Huge value at these levels (6.08). Despite the horrible enviroment the company will still generate lot's of FCF. They will probably start a dividend sometime in '08. A great value stock
Canadian paper company which acquired the "fine papers" division of Weyerhauser (WY) on 7 March 07 for $1.3B cash. This includes "uncoated free-sheet" (hence the ticker symbol UFS) as well as paper for magazines, books, hamburger wrappers, wax paper, paper surgical gowns, and on and on... They even make an antibiotic-coated paper for use in medical offices - great idea!!! UFS was hemorrhaging financially in 2005 and cauterized the wound by closing some mills and firing some of the corporate suits. The effort was successful and in Q3/Q4 2006 they returned to profitability. The present acquisition is said to make them the largest producer of fine paper products in North America. The acquisition cleared anti-trust inspection by US and Canada, so they should be in the clear to dominate the market as much as they possibly can. Currently, the stock is around $9.85 with a PEG of 0.2-0.5, making this a deep value play for the long term.
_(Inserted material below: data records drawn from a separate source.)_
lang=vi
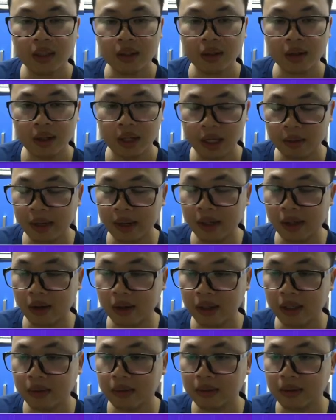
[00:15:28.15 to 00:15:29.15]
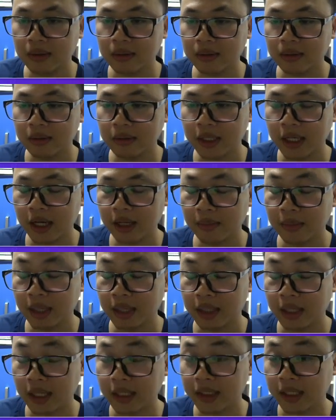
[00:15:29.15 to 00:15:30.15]
còn nếu bạn có điều kiện
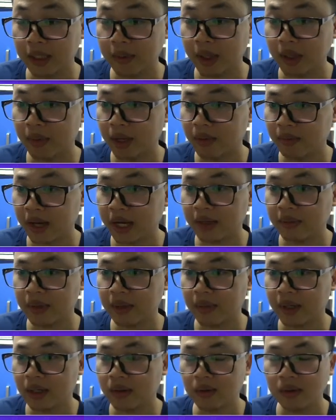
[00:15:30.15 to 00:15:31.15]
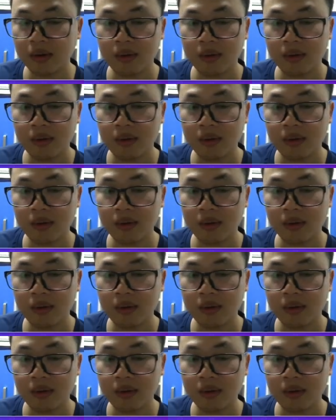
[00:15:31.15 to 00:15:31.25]
mà tài chính bạn mạnh mạnh mà bạnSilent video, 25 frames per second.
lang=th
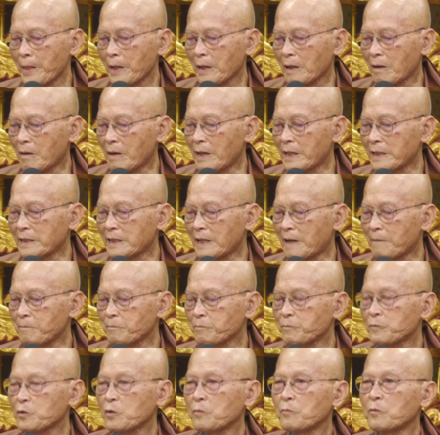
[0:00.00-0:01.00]
ก็ให้
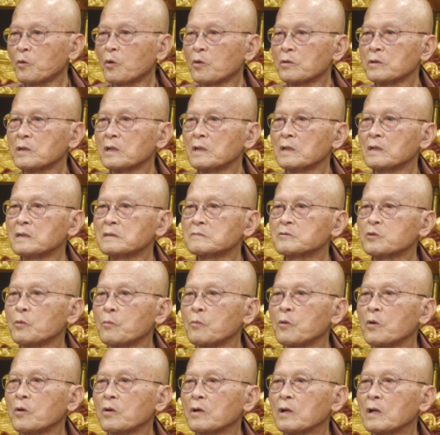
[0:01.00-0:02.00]
ทำชั่วโมงหนึ่งหรือชั่ว
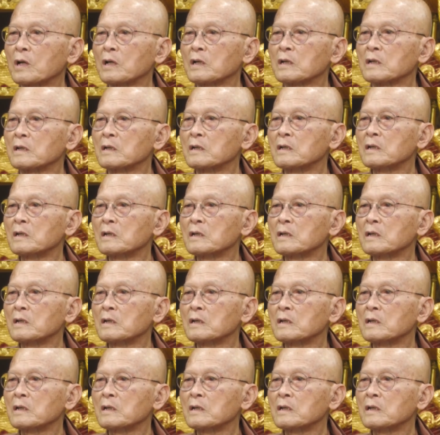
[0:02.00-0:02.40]
โมงครึ่ง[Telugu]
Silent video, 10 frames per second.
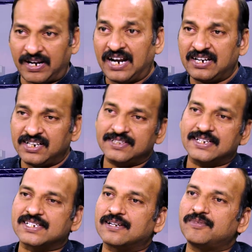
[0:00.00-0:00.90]
బ్రాండ్ అనేది
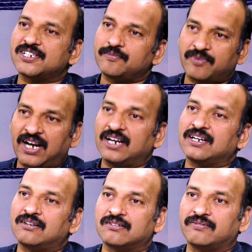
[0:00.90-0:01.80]
ఎస్టాబ్లిష్డ్ బ్రాండ్
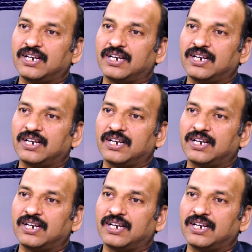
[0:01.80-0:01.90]
కావటం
Company's such as Xerox are hungry for paper.
Domtar purchased the five newest fine paper mills in the USA from Weyerhaeuser.All of which have been quite profitable as mills in the past several years and are the low cost producers of these grades. Over the short term I would expect their earning to have a profound effect on Domtars stock price.On the down side the demand for fine paper is projected to be approx 1.4% less for 2007. This will cause a further shake out in the paper industry with marginal mills being shut down.